L’Église en France, en particulier à Lyon, est actuellement frappée par des scandales de pédophilie remontant du passé. Que doit-elle faire devant cette situation ?
Il est vrai qu’il n’est pas facile de juger des faits après des décennies, dans un autre contexte. La réalité n’est pas toujours claire. Mais pour l’Église, en ce domaine, il ne peut y avoir de prescription. Par ces abus, un prêtre qui a vocation de conduire vers Dieu un enfant le détruit. Il dissémine le mal, le ressentiment, la douleur. Comme avait dit Benoît XVI, la tolérance doit être de zéro. D’après les éléments dont je dispose, je crois qu’à Lyon, le cardinal Barbarin a pris les mesures qui s’imposaient, qu’il a bien pris les choses en main. C’est un courageux, un créatif, un missionnaire. Nous devons maintenant attendre la suite de la procédure devant la justice civile.

Le cardinal Barbarin ne doit donc pas démissionner ?

Non, ce serait un contresens, une imprudence. On verra après la conclusion du procès. Mais maintenant, ce serait se dire coupable.

Vous avez reçu, le 1er avril dernier, Mgr Bernard Fellay, supérieur général de la Fraternité sacerdotale Saint Pie X. La réintégration des lefebvristes dans l’Église est-elle de nouveau envisagée ?

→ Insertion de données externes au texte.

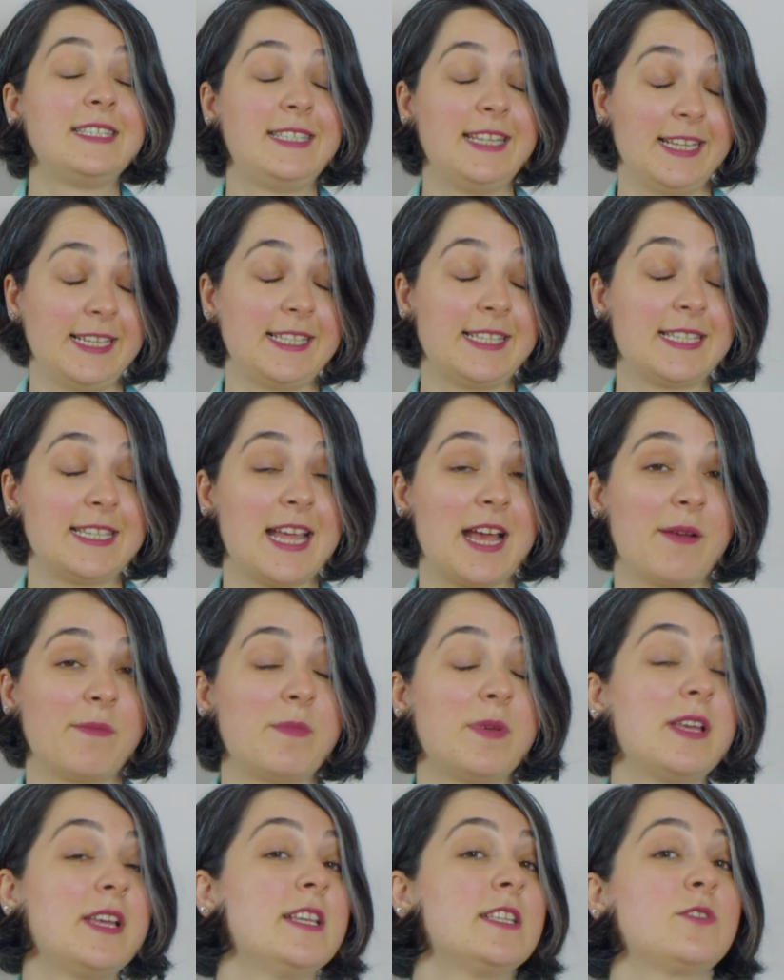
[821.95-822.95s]
This
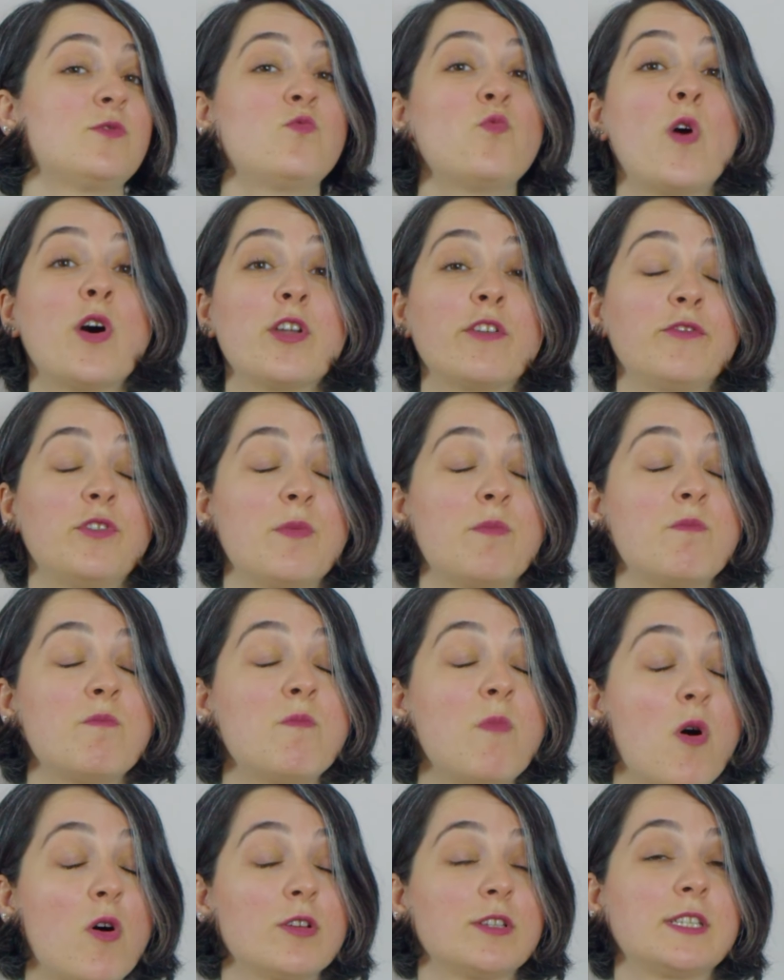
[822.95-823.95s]
step is one of the
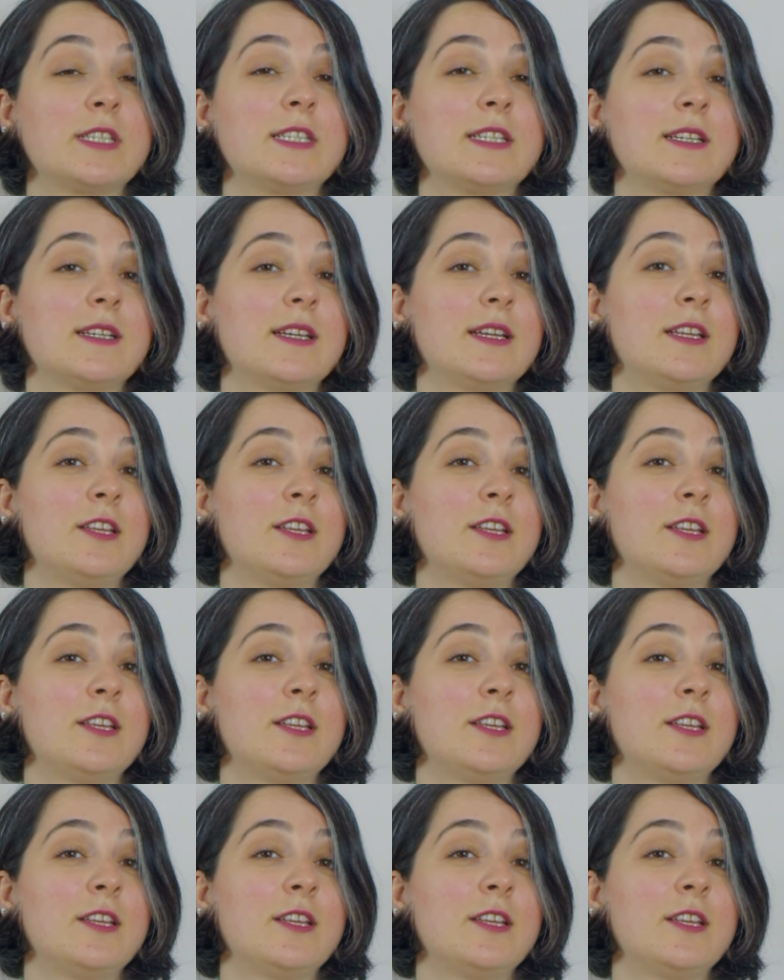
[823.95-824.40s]
most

À Buenos Aires, j’ai toujours parlé avec eux. Ils me saluaient, me demandaient une bénédiction à genoux. Ils se disent catholiques. Ils aiment l’Église. Mgr Fellay est un homme avec qui on peut dialoguer. Ce n’est pas le cas d’autres éléments un peu étranges, comme Mgr Williamson, ou d’autres qui se sont radicalisés. Je pense, comme je l’avais formulé en Argentine, que ce sont des catholiques en chemin vers la pleine communion. Durant cette année de la Miséricorde, il m’a semblé que je devais autoriser leurs confesseurs à pardonner le péché d’avortement. Ils m’ont remercié de ce geste. Avant, Benoît XVI, qu’ils respectent beaucoup, avait libéralisé la messe selon le rite tridentin. On dialogue bien, on fait un bon travail.

Seriez-vous prêt à leur accorder un statut de prélature personnelle ?

Ce serait une solution possible mais auparavant, il faut établir un accord fondamental avec eux. Le concile Vatican II a sa valeur. On avance lentement, avec patience.

Vous avez convoqué deux synodes sur la famille. Ce long processus a-t-il, selon vous, changé l’Église ?

C’est un processus commencé par le consistoire (NDLR : de février 2014) introduit par le cardinal Kasper, avant un synode extraordinaire en octobre la même année, suivi d’un an de réflexion et d’un synode ordinaire. Je crois que nous sommes tous sortis de ce processus différents de lorsque nous y sommes entrés. Moi également. Dans l’exhortation post-synodale (NDLR : Amoris laetitia, avril 2016), j’ai cherché à respecter au maximum le synode. Vous n’y trouverez pas des précisions canoniques sur ce qu’on peut ou doit faire ou non. C’est une réflexion sereine, pacifique, sur la beauté de l’amour, comment éduquer les enfants, se préparer au mariage… Elle valorise des responsabilités qui pourraient être accompagnées par le Conseil pontifical pour les laïcs, sous la forme de lignes directrices. Au-delà de ce processus, nous devons penser à la véritable synodalité, du moins à ce que signifie la synodalité catholique. Les évêques sont cum Pietro, sub Pietro (NDLR : avec le successeur de Pierre et sous le successeur de Pierre). Ceci diffère de la synodalité orthodoxe et de celle des Églises gréco-catholiques, où le patriarche ne compte que pour une voix. Le Concile Vatican II donne un idéal de communion synodale et épiscopale. On doit encore le faire grandir, y compris au niveau paroissial au regard de ce qui est prescrit. Il y a des paroisses qui ne sont dotées ni d’un conseil pastoral ni d’un conseil des affaires économiques alors que le code de droit canonique les y oblige. La synodalité se joue là aussi.